## WHAT THE TASK ASKS
Write out the data word for word, taking care that no picture is carried over.
[Opening DATASET CONTENT section]
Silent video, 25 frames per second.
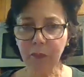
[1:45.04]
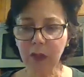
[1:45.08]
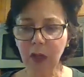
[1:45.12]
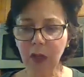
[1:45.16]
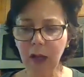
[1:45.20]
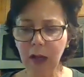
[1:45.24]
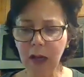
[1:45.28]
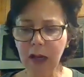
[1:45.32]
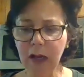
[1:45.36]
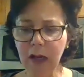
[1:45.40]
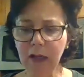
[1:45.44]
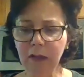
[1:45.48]

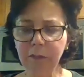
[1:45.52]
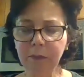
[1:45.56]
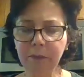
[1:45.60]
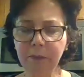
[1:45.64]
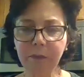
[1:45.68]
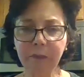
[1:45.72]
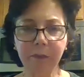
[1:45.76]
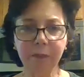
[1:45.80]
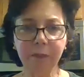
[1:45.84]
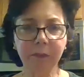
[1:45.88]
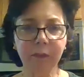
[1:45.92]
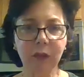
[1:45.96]

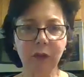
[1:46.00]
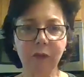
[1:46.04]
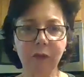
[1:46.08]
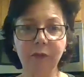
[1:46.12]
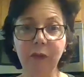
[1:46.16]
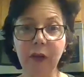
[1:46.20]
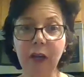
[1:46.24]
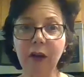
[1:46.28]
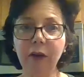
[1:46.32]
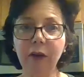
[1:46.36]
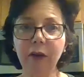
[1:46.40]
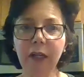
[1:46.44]
they're
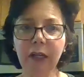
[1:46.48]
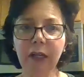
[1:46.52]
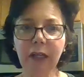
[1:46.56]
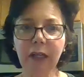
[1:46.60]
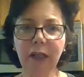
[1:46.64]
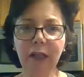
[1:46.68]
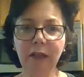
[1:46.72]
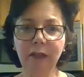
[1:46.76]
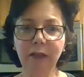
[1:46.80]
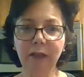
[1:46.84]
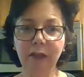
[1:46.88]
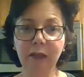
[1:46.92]
very
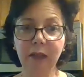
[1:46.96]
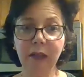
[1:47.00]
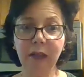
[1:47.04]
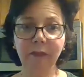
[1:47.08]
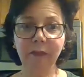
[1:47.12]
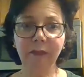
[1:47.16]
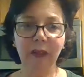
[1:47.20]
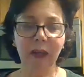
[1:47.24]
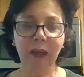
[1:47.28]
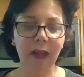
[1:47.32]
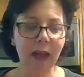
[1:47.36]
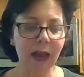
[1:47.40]
easy,
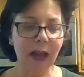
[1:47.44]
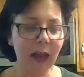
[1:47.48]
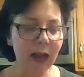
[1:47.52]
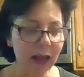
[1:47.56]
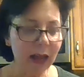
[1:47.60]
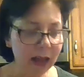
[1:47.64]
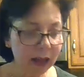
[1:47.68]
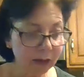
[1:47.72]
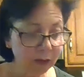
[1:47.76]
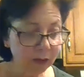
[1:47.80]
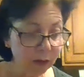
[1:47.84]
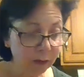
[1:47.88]

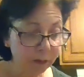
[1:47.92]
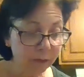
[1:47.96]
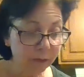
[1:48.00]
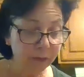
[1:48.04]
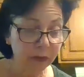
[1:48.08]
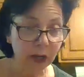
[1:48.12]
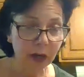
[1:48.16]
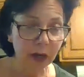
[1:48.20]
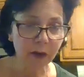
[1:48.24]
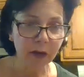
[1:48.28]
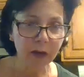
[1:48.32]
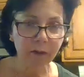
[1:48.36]
and they're
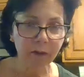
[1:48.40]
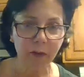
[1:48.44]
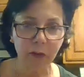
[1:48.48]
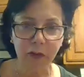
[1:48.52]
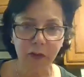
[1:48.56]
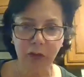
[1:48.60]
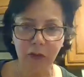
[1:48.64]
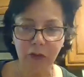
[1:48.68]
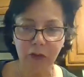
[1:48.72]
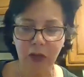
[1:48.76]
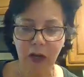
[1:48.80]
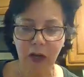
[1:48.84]
very
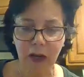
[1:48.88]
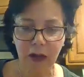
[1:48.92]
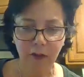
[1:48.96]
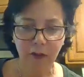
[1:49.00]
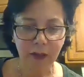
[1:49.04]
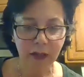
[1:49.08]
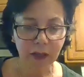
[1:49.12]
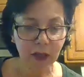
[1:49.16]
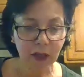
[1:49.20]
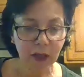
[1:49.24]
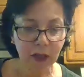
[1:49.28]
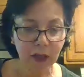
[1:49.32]
versatile.
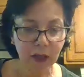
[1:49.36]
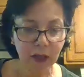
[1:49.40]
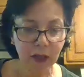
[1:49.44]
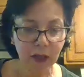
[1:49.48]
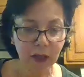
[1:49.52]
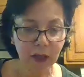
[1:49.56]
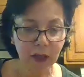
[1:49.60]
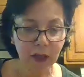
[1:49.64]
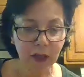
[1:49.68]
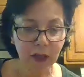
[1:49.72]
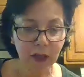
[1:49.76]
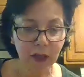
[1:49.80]
They can be
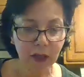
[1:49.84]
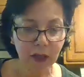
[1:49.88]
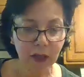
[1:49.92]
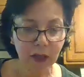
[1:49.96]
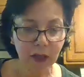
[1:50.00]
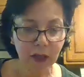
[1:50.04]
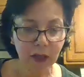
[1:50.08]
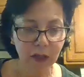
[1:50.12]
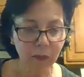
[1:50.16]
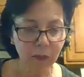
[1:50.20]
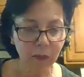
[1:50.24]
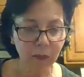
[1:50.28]
used in a
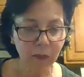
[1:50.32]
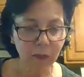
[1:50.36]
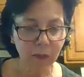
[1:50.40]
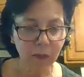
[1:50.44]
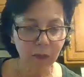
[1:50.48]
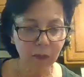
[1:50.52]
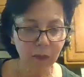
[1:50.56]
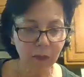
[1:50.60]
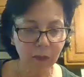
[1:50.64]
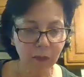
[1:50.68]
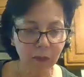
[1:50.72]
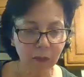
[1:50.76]
lot of different
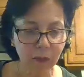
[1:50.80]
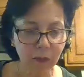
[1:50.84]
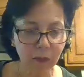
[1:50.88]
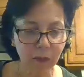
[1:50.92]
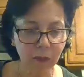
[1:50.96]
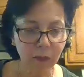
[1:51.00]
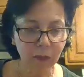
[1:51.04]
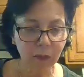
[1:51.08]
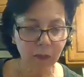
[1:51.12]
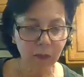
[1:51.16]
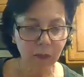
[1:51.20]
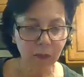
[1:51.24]
dishes.
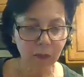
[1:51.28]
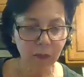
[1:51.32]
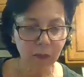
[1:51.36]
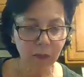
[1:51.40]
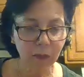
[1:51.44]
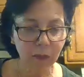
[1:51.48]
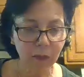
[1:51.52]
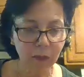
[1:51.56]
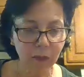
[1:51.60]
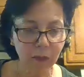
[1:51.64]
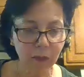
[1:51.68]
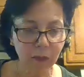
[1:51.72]
So I'm
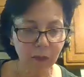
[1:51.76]
going to do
[Closing DATASET CONTENT section]
## TASK RESULT
Silent video, 25 frames per second.
[1:45.04]
[1:45.08]
[1:45.12]
[1:45.16]
[1:45.20]
[1:45.24]
[1:45.28]
[1:45.32]
[1:45.36]
[1:45.40]
[1:45.44]
[1:45.48]

[1:45.52]
[1:45.56]
[1:45.60]
[1:45.64]
[1:45.68]
[1:45.72]
[1:45.76]
[1:45.80]
[1:45.84]
[1:45.88]
[1:45.92]
[1:45.96]

[1:46.00]
[1:46.04]
[1:46.08]
[1:46.12]
[1:46.16]
[1:46.20]
[1:46.24]
[1:46.28]
[1:46.32]
[1:46.36]
[1:46.40]
[1:46.44]
they're
[1:46.48]
[1:46.52]
[1:46.56]
[1:46.60]
[1:46.64]
[1:46.68]
[1:46.72]
[1:46.76]
[1:46.80]
[1:46.84]
[1:46.88]
[1:46.92]
very
[1:46.96]
[1:47.00]
[1:47.04]
[1:47.08]
[1:47.12]
[1:47.16]
[1:47.20]
[1:47.24]
[1:47.28]
[1:47.32]
[1:47.36]
[1:47.40]
easy,
[1:47.44]
[1:47.48]
[1:47.52]
[1:47.56]
[1:47.60]
[1:47.64]
[1:47.68]
[1:47.72]
[1:47.76]
[1:47.80]
[1:47.84]
[1:47.88]

[1:47.92]
[1:47.96]
[1:48.00]
[1:48.04]
[1:48.08]
[1:48.12]
[1:48.16]
[1:48.20]
[1:48.24]
[1:48.28]
[1:48.32]
[1:48.36]
and they're
[1:48.40]
[1:48.44]
[1:48.48]
[1:48.52]
[1:48.56]
[1:48.60]
[1:48.64]
[1:48.68]
[1:48.72]
[1:48.76]
[1:48.80]
[1:48.84]
very
[1:48.88]
[1:48.92]
[1:48.96]
[1:49.00]
[1:49.04]
[1:49.08]
[1:49.12]
[1:49.16]
[1:49.20]
[1:49.24]
[1:49.28]
[1:49.32]
versatile.
[1:49.36]
[1:49.40]
[1:49.44]
[1:49.48]
[1:49.52]
[1:49.56]
[1:49.60]
[1:49.64]
[1:49.68]
[1:49.72]
[1:49.76]
[1:49.80]
They can be
[1:49.84]
[1:49.88]
[1:49.92]
[1:49.96]
[1:50.00]
[1:50.04]
[1:50.08]
[1:50.12]
[1:50.16]
[1:50.20]
[1:50.24]
[1:50.28]
used in a
[1:50.32]
[1:50.36]
[1:50.40]
[1:50.44]
[1:50.48]
[1:50.52]
[1:50.56]
[1:50.60]
[1:50.64]
[1:50.68]
[1:50.72]
[1:50.76]
lot of different
[1:50.80]
[1:50.84]
[1:50.88]
[1:50.92]
[1:50.96]
[1:51.00]
[1:51.04]
[1:51.08]
[1:51.12]
[1:51.16]
[1:51.20]
[1:51.24]
dishes.
[1:51.28]
[1:51.32]
[1:51.36]
[1:51.40]
[1:51.44]
[1:51.48]
[1:51.52]
[1:51.56]
[1:51.60]
[1:51.64]
[1:51.68]
[1:51.72]
So I'm
[1:51.76]
going to do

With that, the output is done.